Required action:
Repeat the data that follows verbatim. Images are not part of the copy.

Record set:
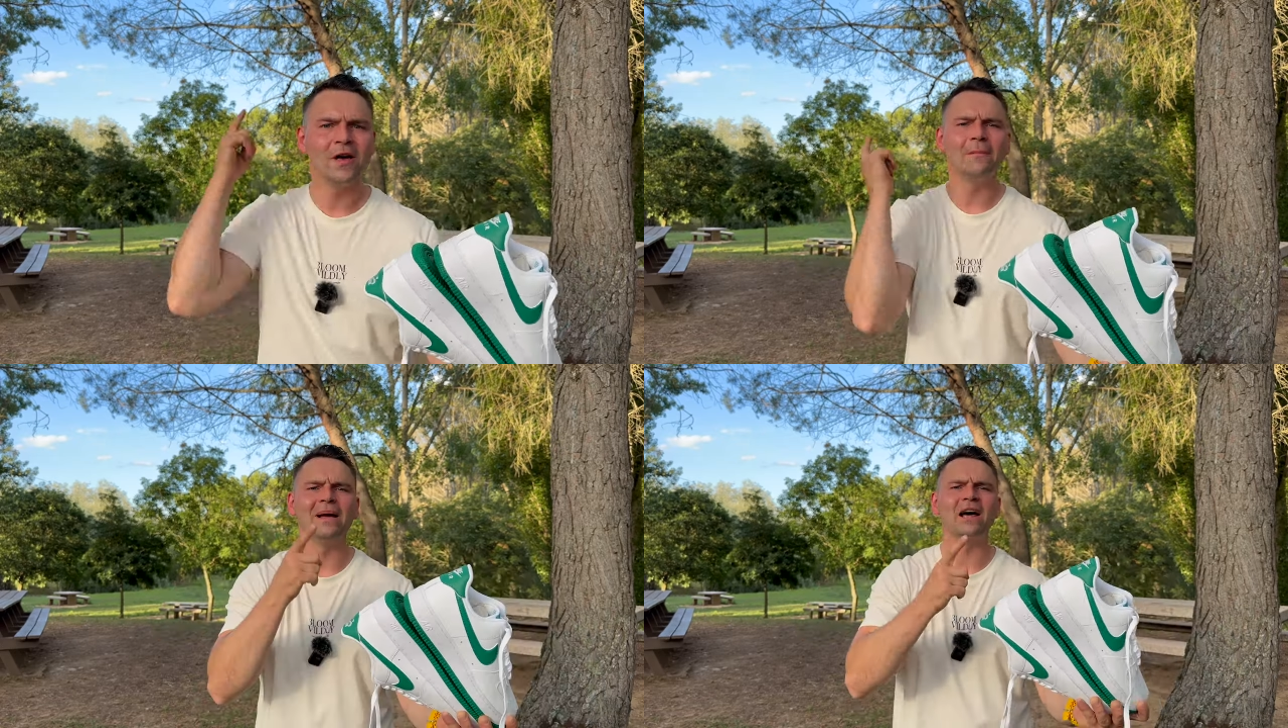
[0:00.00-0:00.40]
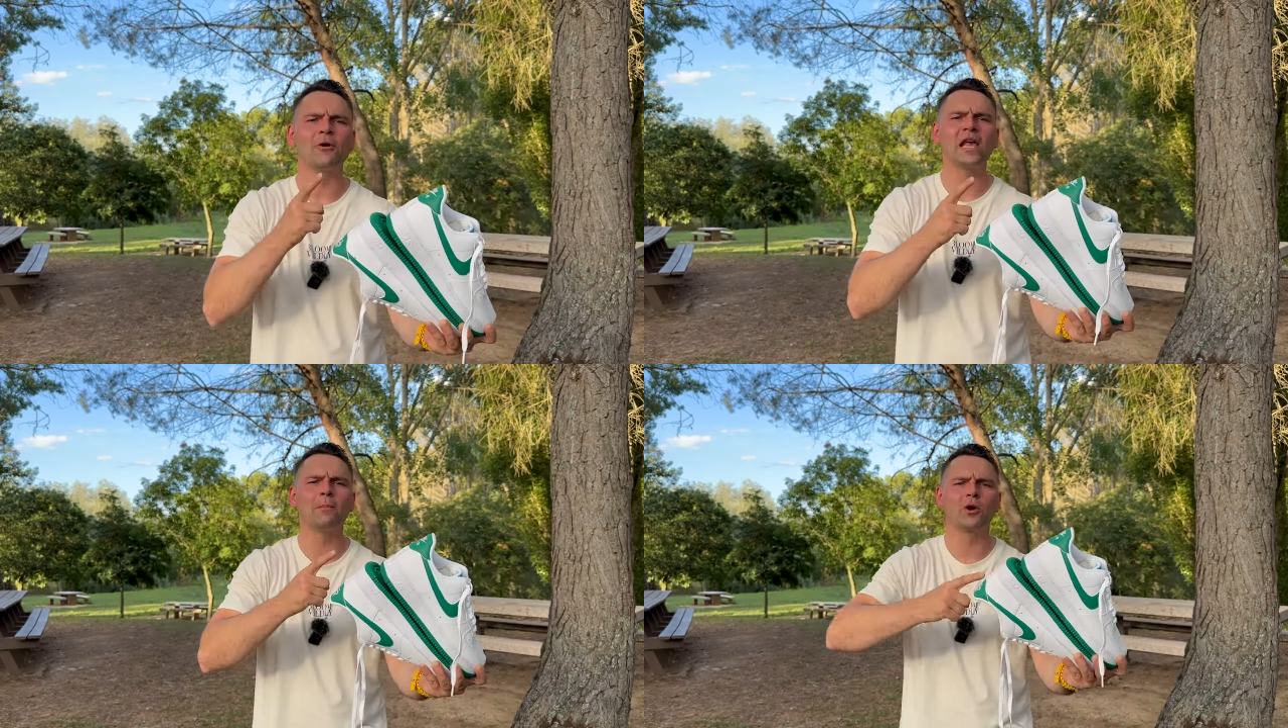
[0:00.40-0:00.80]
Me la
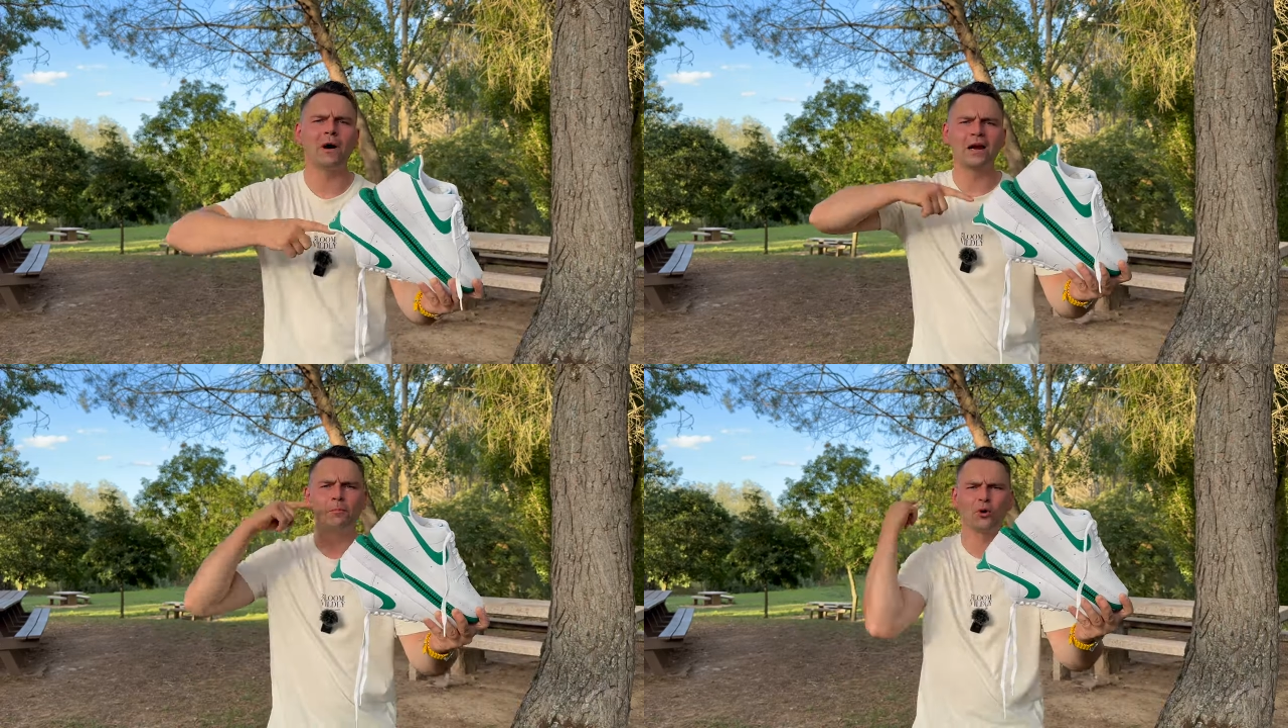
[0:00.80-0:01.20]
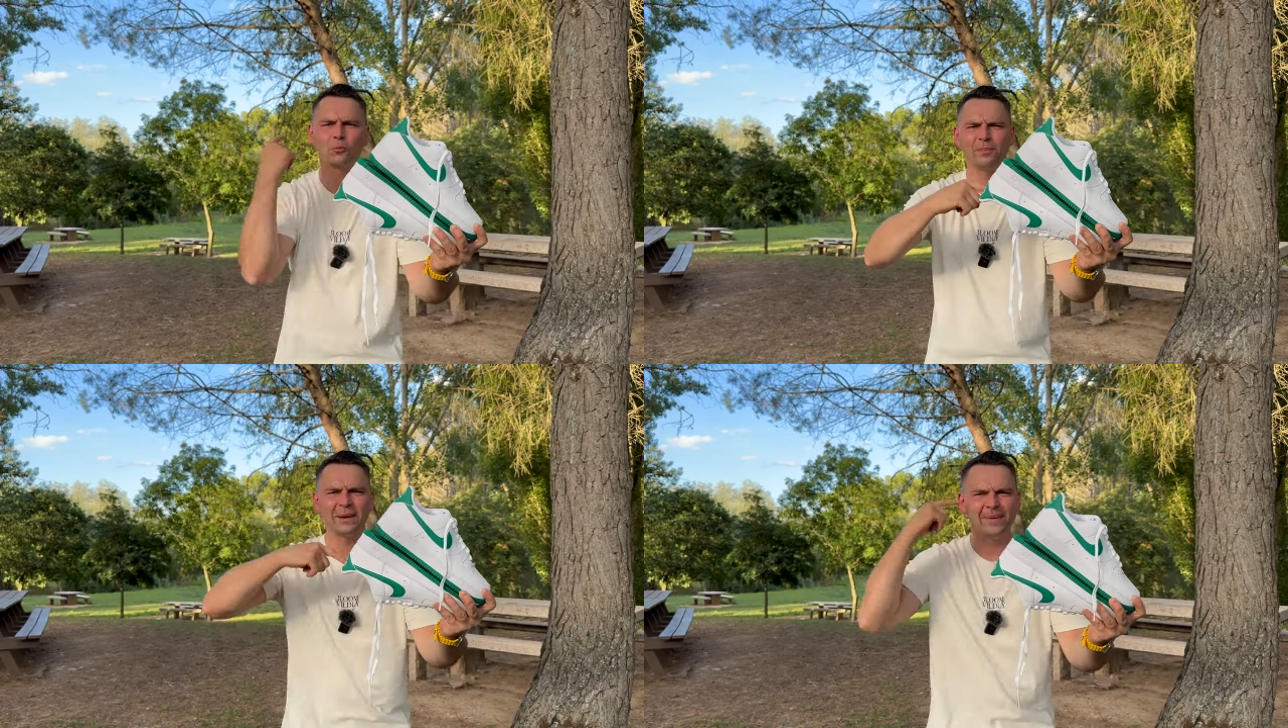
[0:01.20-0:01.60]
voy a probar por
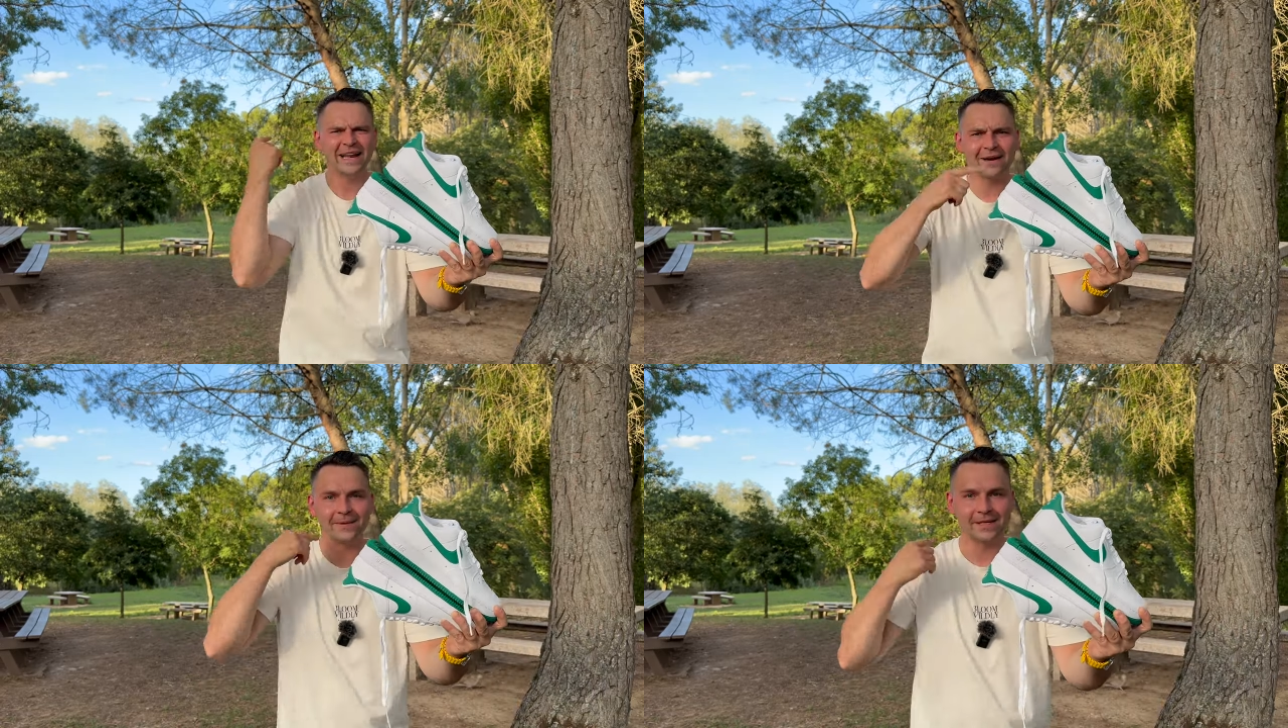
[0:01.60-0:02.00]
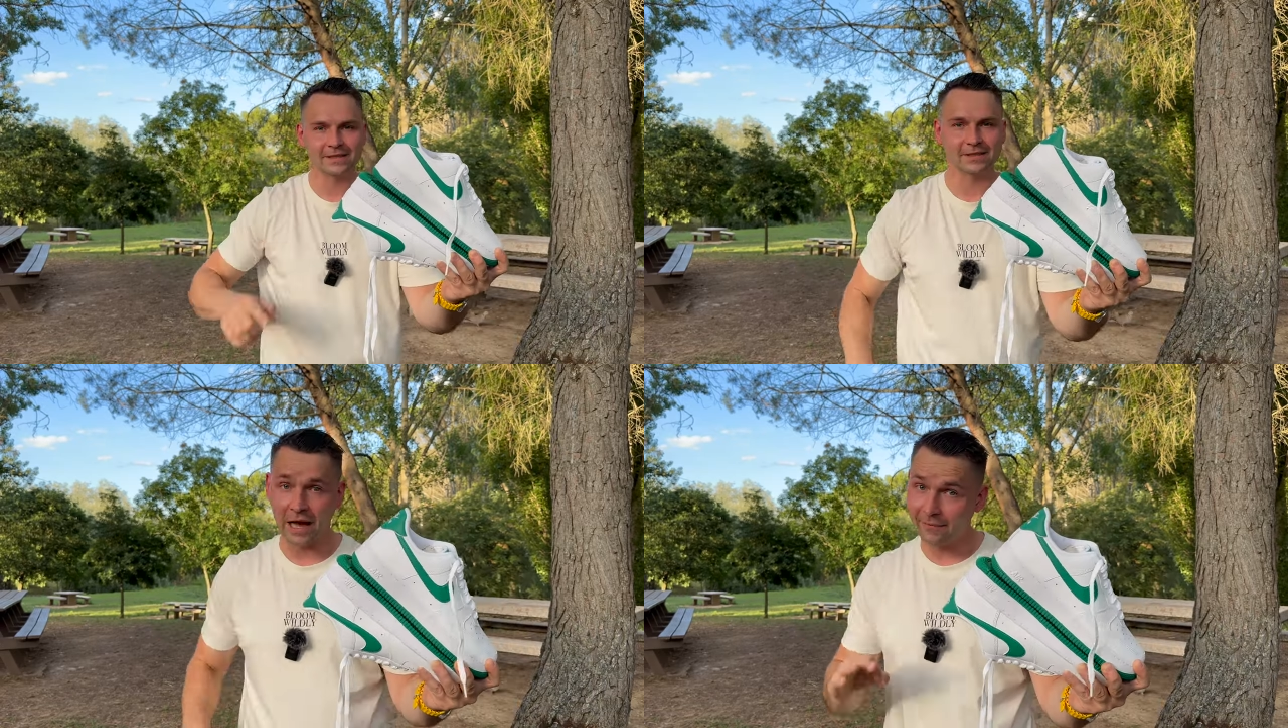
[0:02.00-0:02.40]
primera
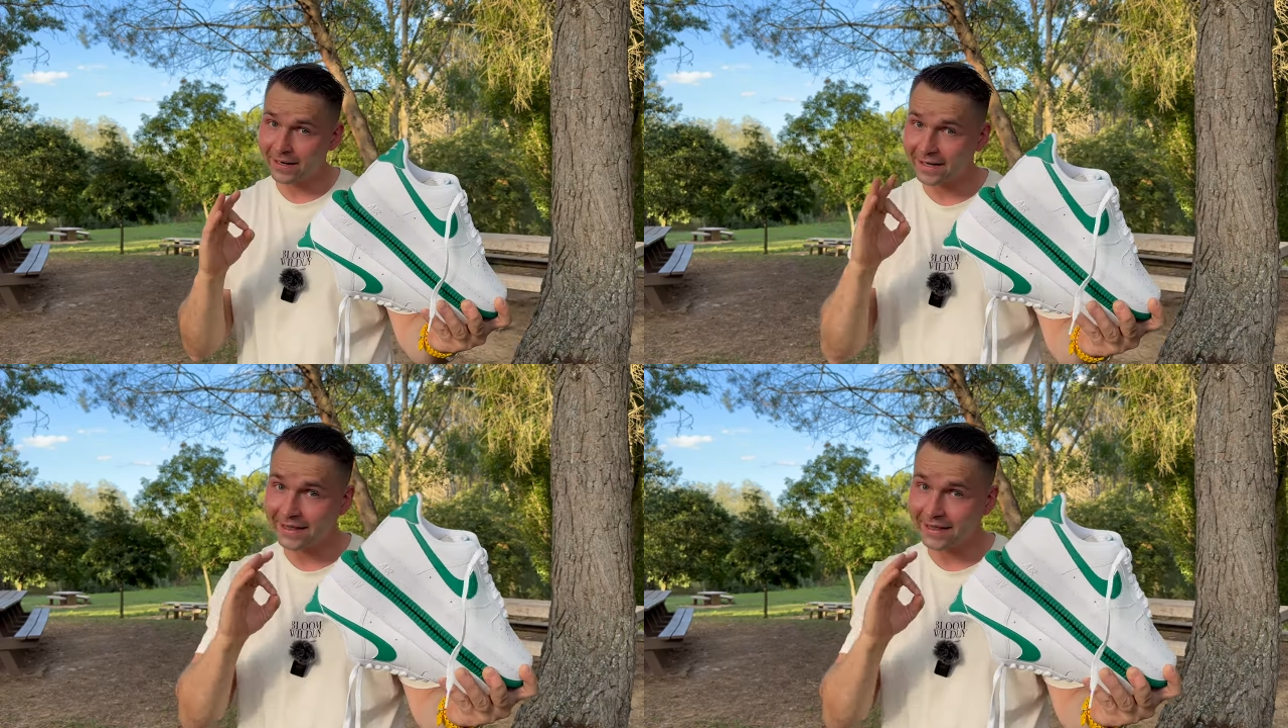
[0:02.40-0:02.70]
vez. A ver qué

Answer section:
[0:00.00-0:00.40]
[0:00.40-0:00.80]
Me la
[0:00.80-0:01.20]
[0:01.20-0:01.60]
voy a probar por
[0:01.60-0:02.00]
[0:02.00-0:02.40]
primera
[0:02.40-0:02.70]
vez. A ver qué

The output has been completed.